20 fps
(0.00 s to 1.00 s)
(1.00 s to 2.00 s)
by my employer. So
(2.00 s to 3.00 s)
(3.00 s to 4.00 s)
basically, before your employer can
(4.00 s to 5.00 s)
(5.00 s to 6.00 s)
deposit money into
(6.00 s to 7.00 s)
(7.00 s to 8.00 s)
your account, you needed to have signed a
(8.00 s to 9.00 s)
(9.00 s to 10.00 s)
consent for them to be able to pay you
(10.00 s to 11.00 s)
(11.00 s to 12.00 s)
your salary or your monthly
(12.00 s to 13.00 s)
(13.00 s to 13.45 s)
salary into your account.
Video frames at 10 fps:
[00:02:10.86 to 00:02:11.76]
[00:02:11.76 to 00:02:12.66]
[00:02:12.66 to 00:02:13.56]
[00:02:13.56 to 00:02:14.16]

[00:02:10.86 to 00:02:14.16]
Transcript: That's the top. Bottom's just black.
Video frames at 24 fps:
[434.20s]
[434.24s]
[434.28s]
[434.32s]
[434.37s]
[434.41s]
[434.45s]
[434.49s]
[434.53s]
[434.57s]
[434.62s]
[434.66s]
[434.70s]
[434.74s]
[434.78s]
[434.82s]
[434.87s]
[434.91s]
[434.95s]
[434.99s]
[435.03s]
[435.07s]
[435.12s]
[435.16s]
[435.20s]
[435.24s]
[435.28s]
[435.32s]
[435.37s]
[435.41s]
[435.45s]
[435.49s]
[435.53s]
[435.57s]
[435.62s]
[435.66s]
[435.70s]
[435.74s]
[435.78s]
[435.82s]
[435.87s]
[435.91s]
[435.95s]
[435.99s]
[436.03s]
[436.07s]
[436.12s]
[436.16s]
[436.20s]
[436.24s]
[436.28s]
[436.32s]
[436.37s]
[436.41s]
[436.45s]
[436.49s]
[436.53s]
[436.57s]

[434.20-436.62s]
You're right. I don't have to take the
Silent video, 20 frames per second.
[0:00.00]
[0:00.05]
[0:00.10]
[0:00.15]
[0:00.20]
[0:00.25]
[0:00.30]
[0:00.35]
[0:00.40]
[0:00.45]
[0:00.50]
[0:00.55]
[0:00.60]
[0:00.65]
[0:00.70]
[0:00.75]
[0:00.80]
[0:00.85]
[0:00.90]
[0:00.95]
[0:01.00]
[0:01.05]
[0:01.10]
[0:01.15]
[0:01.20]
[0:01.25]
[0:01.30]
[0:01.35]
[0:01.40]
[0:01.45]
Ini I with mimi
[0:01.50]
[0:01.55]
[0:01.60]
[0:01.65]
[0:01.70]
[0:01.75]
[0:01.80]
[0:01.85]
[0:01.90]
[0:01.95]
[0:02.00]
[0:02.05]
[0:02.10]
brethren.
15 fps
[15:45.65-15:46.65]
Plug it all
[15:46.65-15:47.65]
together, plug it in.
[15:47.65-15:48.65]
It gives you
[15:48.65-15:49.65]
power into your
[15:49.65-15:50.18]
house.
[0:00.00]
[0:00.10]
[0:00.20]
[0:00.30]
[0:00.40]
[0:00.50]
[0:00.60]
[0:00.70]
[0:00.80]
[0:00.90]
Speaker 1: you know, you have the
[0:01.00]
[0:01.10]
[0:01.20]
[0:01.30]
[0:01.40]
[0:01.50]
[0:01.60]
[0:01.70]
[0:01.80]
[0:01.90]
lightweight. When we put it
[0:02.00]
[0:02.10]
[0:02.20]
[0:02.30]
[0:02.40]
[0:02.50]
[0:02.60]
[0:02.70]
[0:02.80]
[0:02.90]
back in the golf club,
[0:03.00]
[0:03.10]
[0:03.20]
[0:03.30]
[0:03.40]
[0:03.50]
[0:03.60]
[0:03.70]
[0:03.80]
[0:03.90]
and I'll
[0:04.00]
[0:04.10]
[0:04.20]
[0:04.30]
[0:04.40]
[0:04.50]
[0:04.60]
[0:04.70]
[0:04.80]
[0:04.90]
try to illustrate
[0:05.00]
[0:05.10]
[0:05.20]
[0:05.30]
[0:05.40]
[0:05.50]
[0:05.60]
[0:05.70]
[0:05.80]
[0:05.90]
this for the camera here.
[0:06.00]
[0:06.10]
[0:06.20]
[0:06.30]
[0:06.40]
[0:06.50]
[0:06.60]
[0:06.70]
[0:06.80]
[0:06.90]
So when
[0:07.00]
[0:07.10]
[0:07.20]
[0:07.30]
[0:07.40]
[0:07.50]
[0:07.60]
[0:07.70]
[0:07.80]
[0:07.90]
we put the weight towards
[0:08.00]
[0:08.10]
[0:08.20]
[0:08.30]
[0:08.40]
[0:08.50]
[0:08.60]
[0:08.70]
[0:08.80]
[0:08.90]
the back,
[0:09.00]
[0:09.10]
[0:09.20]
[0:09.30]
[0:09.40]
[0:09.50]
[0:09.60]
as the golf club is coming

--- --- ---

**Task to carry out**
Where a line of the records has the string "frames", return that line.

**Expected output**
Video frames at 10 fps:
Video frames at 24 fps:
Silent video, 20 frames per second.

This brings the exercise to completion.